Friday, November 30, 2012

How Clear Objectives Help lead to Project Success and to Avoid Failure

My perspective is based upon observation of Information Technology projects and organizational IT department performance.  My interest is to understand the factors that contribute to the success or failure of any IT project.

One of the first elements that determine success or failure is how well we define success and failure in a project or within an organization. 

Sound simple?

This definition sets up the project, frames it, defines it, provides the executive with the criteria by which we can measure progress.   When finished it helps us better understand, what we have done and what we have achieved or not achieved. 

All projects achieve something whether the results are intended or not.  One of my favourite insights on the results we achieve, comes from William Deming.  To paraphrase:

“the results that you achieve are perfectly suited to the process you used to achieve them”

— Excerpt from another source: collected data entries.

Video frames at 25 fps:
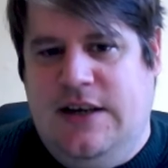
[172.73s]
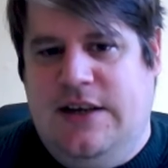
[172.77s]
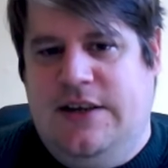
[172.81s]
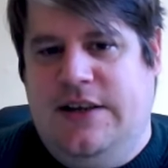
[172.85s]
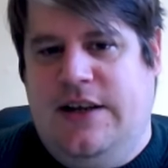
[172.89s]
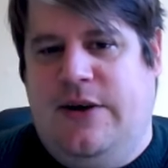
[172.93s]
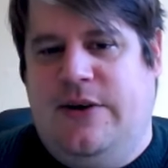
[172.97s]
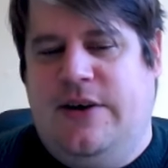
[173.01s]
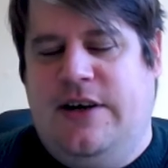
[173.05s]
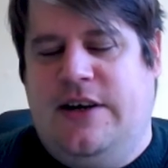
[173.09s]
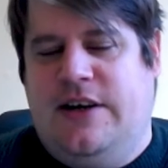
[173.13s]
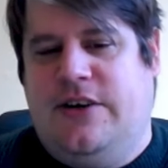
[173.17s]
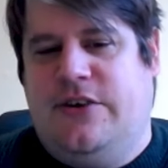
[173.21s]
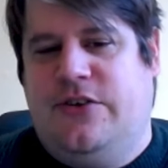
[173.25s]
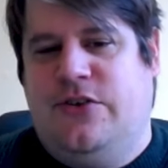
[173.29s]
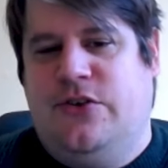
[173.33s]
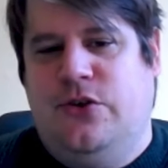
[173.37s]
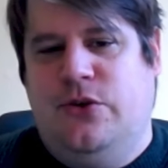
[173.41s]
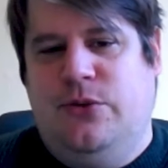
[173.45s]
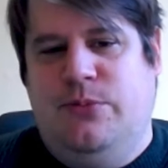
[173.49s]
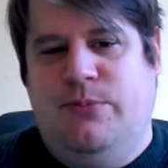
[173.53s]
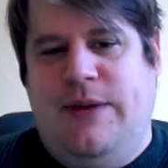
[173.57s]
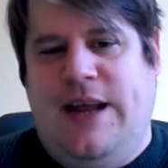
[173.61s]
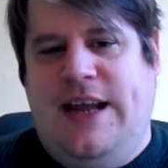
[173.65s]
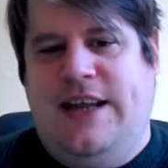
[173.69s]
Now there are
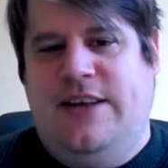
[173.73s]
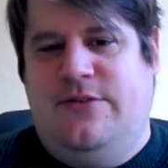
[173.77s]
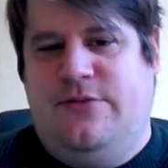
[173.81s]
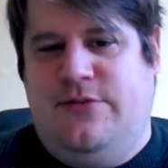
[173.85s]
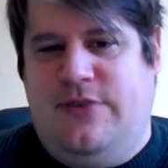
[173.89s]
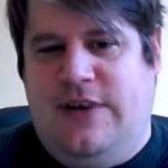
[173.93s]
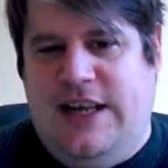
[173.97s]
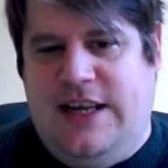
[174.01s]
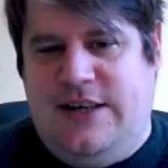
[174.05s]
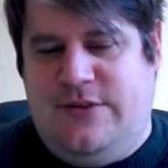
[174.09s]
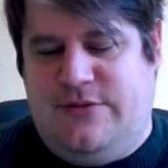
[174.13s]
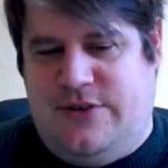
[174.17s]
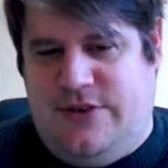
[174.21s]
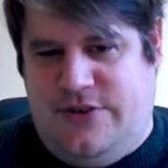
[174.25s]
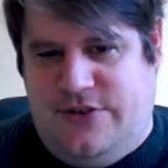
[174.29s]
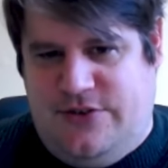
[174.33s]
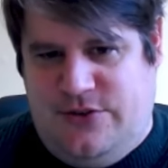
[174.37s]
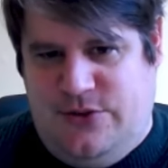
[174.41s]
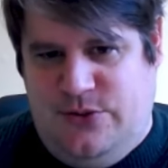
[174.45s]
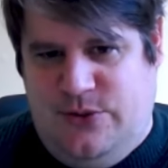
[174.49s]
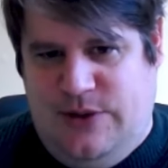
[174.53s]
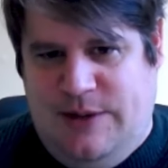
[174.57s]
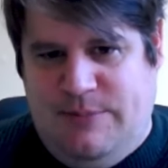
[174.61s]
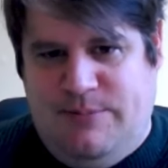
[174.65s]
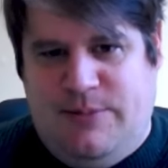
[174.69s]
two main flavors
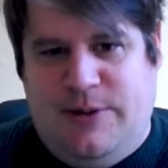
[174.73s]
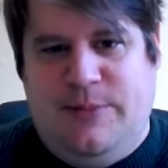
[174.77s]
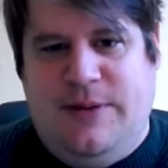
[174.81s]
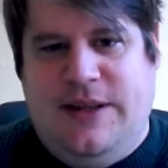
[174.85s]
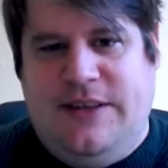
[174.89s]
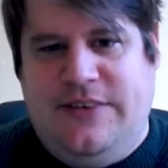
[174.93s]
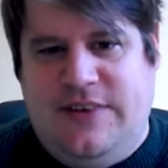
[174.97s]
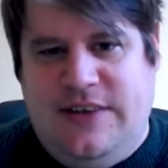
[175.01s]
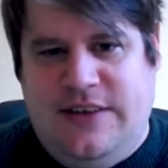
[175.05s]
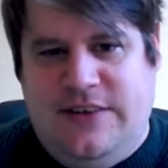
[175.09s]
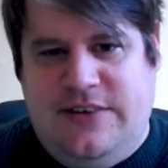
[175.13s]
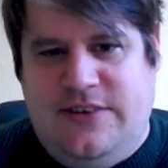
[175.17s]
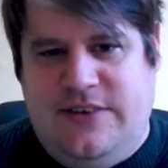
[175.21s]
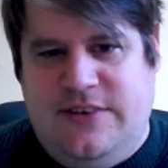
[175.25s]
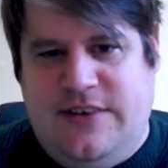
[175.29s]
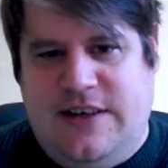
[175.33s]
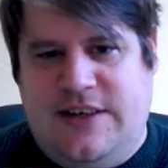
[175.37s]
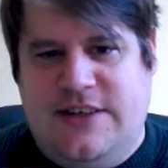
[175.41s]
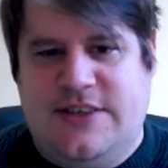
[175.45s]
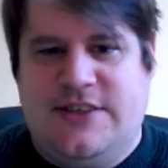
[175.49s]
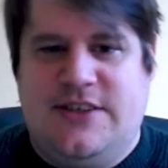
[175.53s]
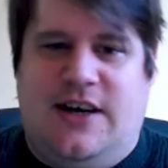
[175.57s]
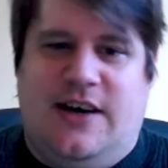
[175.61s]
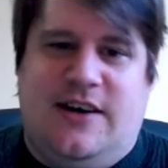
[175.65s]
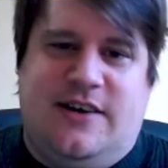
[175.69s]
to implement it.
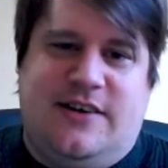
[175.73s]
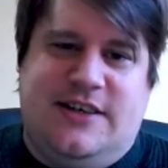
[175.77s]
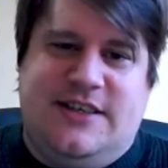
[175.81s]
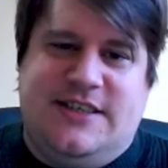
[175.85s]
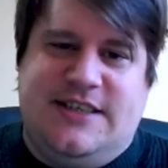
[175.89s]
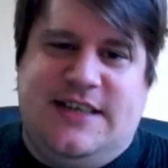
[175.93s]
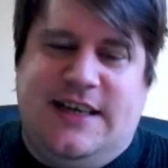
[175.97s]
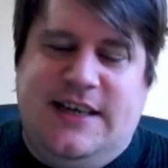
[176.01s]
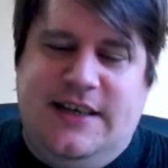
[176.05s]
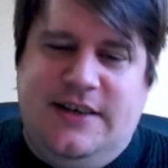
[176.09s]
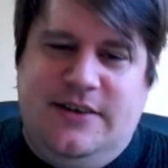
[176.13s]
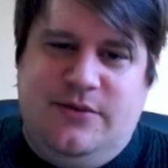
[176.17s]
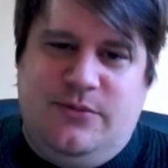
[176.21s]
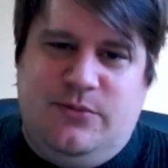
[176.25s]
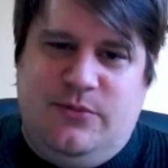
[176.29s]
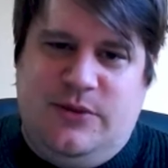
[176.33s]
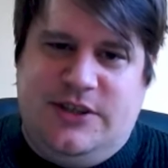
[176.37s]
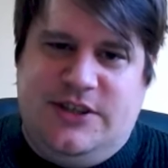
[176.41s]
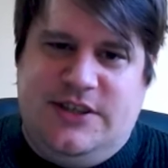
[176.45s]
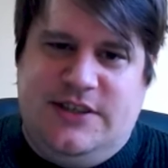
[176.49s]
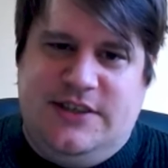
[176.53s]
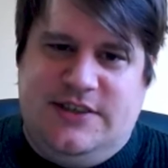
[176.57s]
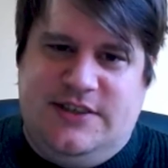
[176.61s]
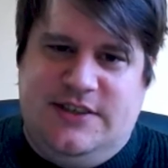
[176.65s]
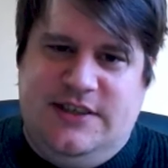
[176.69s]
There's RSA,
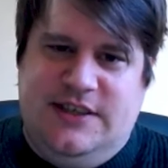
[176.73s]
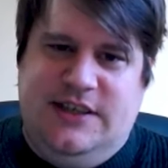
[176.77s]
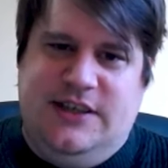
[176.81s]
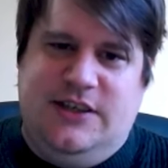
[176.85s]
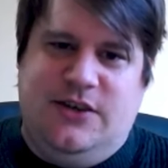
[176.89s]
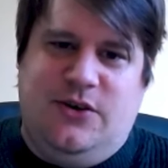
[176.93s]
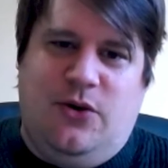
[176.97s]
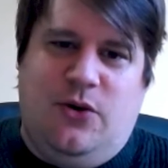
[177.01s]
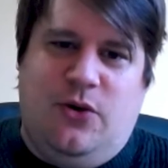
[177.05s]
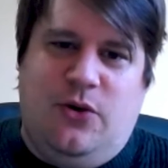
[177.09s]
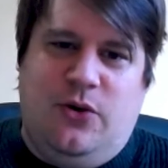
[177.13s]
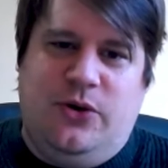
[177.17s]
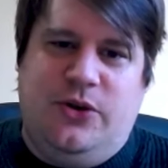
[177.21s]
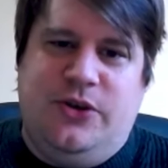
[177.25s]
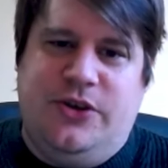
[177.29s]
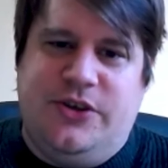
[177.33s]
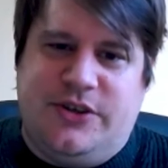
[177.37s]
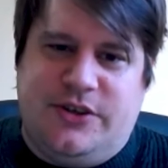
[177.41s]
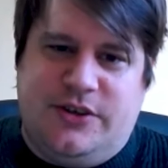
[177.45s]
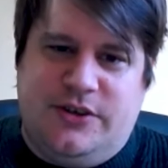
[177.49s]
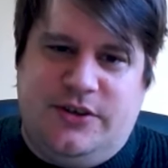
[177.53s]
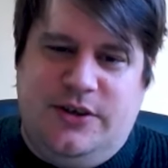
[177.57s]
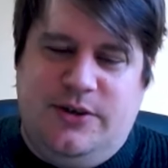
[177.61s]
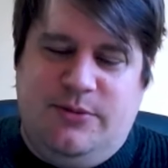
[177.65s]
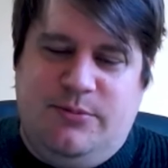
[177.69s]
which is the
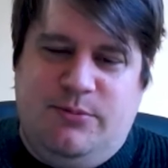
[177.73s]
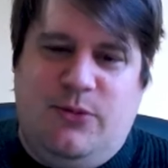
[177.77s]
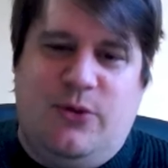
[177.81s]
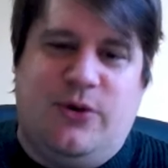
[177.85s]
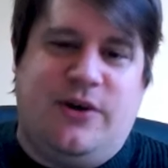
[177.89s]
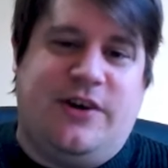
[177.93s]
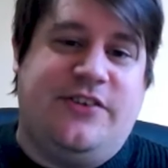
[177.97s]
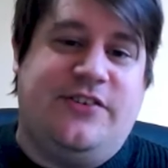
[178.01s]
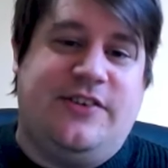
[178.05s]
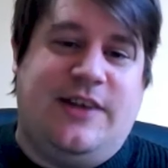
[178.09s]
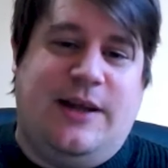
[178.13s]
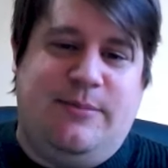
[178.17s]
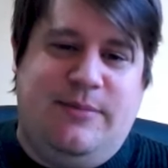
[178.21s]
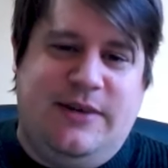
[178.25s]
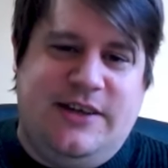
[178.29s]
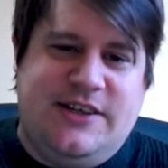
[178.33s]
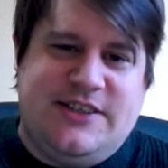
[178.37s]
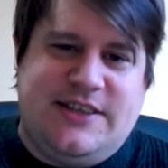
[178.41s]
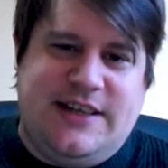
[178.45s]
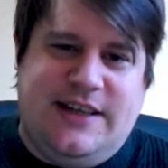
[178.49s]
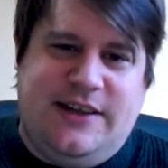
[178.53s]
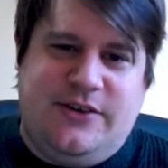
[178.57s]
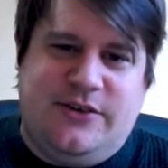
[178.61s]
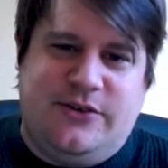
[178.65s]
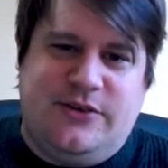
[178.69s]
older, more
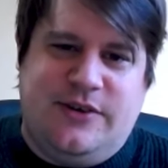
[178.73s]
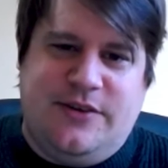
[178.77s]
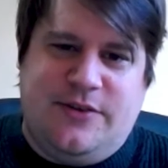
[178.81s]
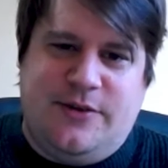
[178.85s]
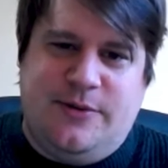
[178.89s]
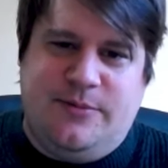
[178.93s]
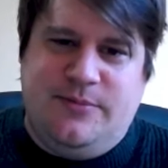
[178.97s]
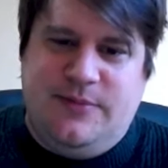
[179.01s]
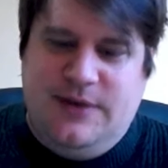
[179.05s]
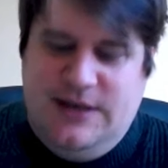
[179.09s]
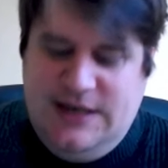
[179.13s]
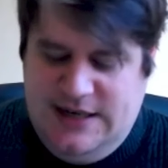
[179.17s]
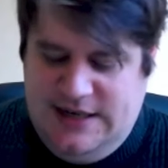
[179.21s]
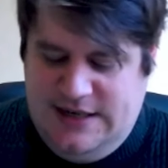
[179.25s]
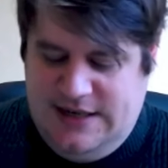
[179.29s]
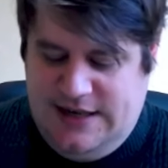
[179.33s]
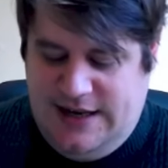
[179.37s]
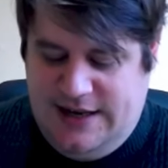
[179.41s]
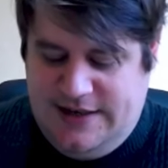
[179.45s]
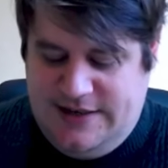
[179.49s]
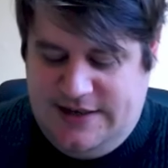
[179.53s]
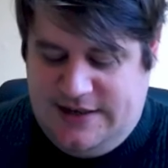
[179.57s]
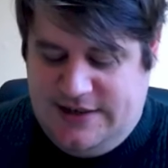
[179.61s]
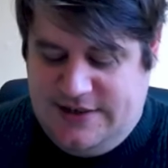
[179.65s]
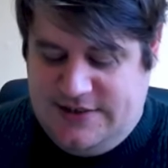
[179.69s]
established algorithm,
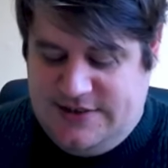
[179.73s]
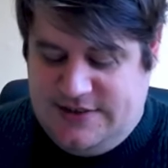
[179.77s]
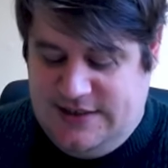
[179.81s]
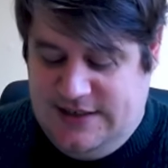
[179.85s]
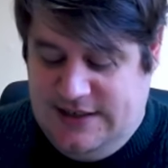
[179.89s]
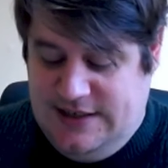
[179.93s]
and there's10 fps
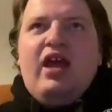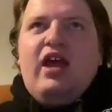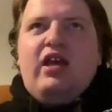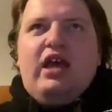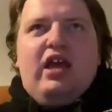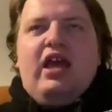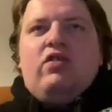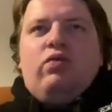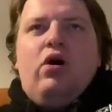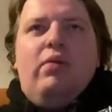
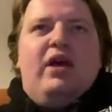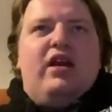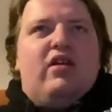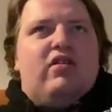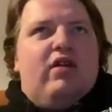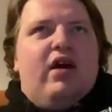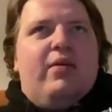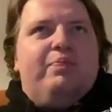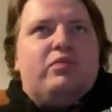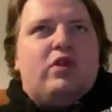It's what makes
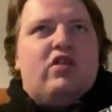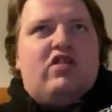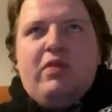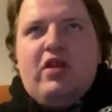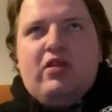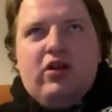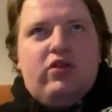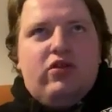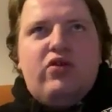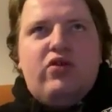Smith
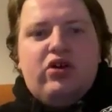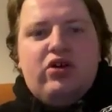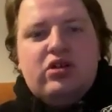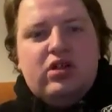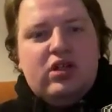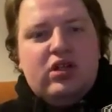look so goodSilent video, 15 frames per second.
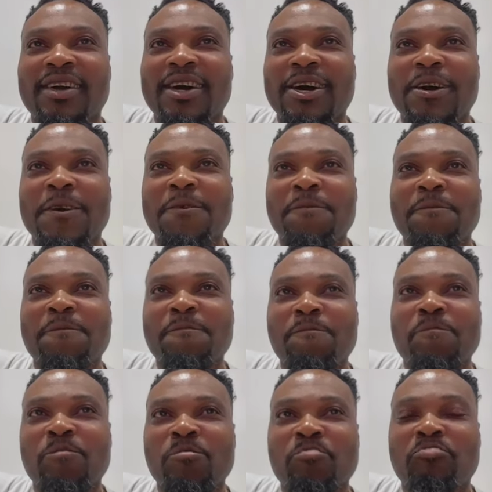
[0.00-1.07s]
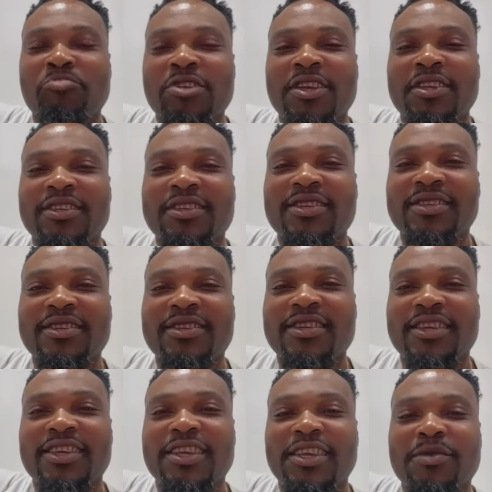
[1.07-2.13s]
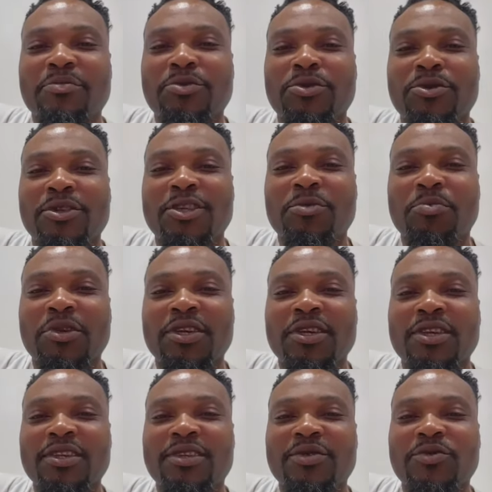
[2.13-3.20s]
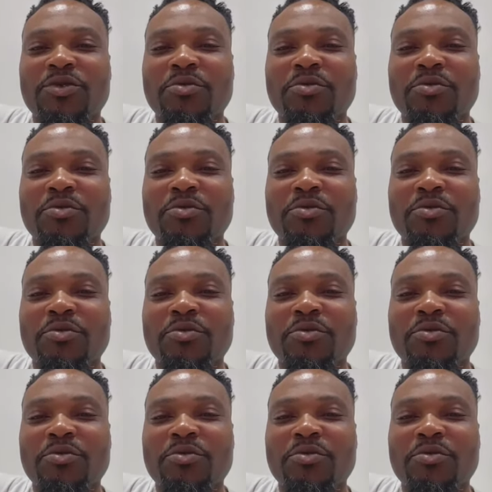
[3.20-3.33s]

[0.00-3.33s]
Um, please keep to this page.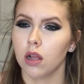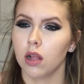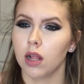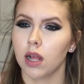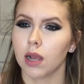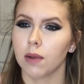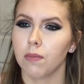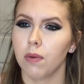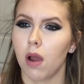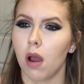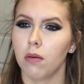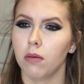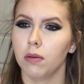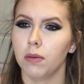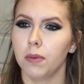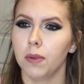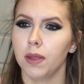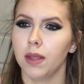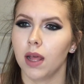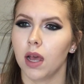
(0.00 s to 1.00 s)
like
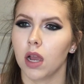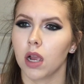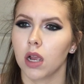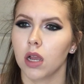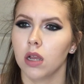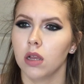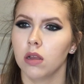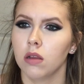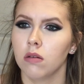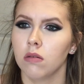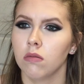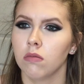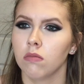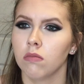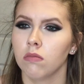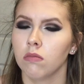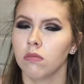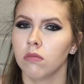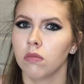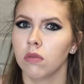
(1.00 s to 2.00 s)
probably like
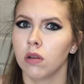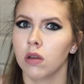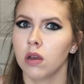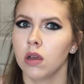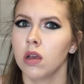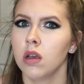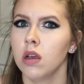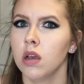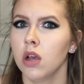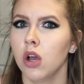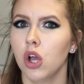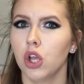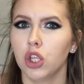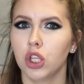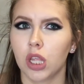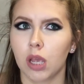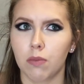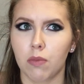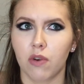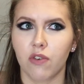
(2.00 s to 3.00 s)

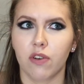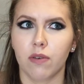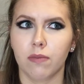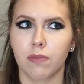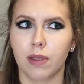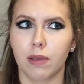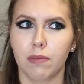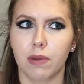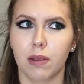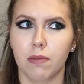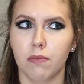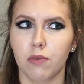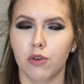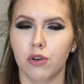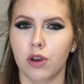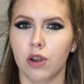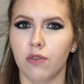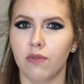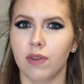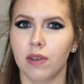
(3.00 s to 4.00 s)
somewhere from September,
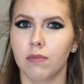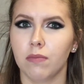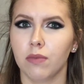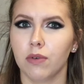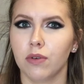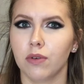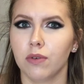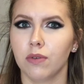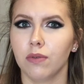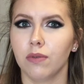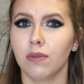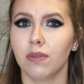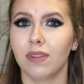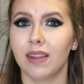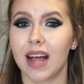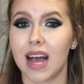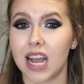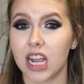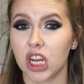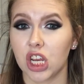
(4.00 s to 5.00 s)
November
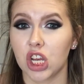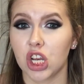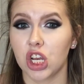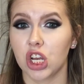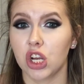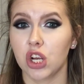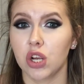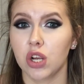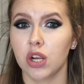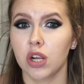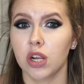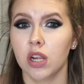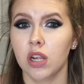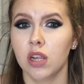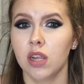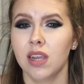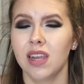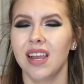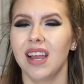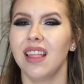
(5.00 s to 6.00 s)
last year.
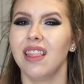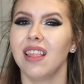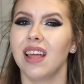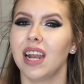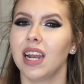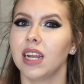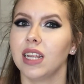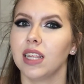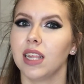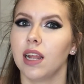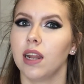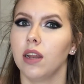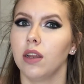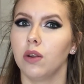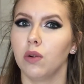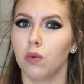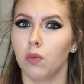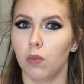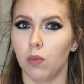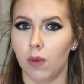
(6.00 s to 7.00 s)
And then I decided
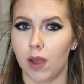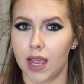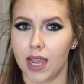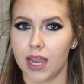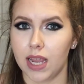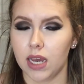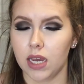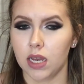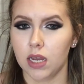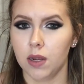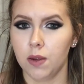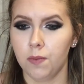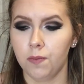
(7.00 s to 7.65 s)
to wait.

“you got what you got because you did what you did”

Deming was talking about organizations and the collective processes needed to achieve quality and efficiency (which will be discussed in much greater depth in future posts). 

Of course, the objective of all projects is to get what you want to happen to actually happen.  The end point isn’t just the completion of project deliverables but is the intended effect of completing the deliverables.  That is success.     

So how do we define success in a project?  A good start is to clearly define our intention to achieve specific outcomes.  A project begins with objectives.  Objectives set the conditions for success and for failure.  Objectives set up our ability to see whether we are succeeding, floundering or failing.  They define what you are trying to achieve.  Well articulated objectives allow you to scope and measure.  They help to gauge the significance of every task in relation to the intended project outcomes.
It sounds simple – but defining good objectives takes skill.  Objectives can be mushy, grand statements that really only work as strategic touch points or to rally the troops to a vision of future abilities.  But they do not act as a reference for action and decision making.

What works are objectives that are well thought out and articulated.  Some of the characteristics of well articulated objectives include:
  • They are limited in number, but sufficient to define the outcomes of a project
  • They are clear, succinct and distinct
  • They are framed in business language, relating to business results and new or improved capabilities
  • They are measurable
  • They are formally stated
  • They are formally reported
  • They help to define scope clearly

When done well, objectives set the tone for project direction.   Once defined they still need to be managed well as having them does not guarantee success.  Having them does set up one of the preconditions to ensuring success and avoiding failure.   Poorly defined objectives do not doom a project to failure, but clear objectives do signal the relative health of a project or of an IT organization.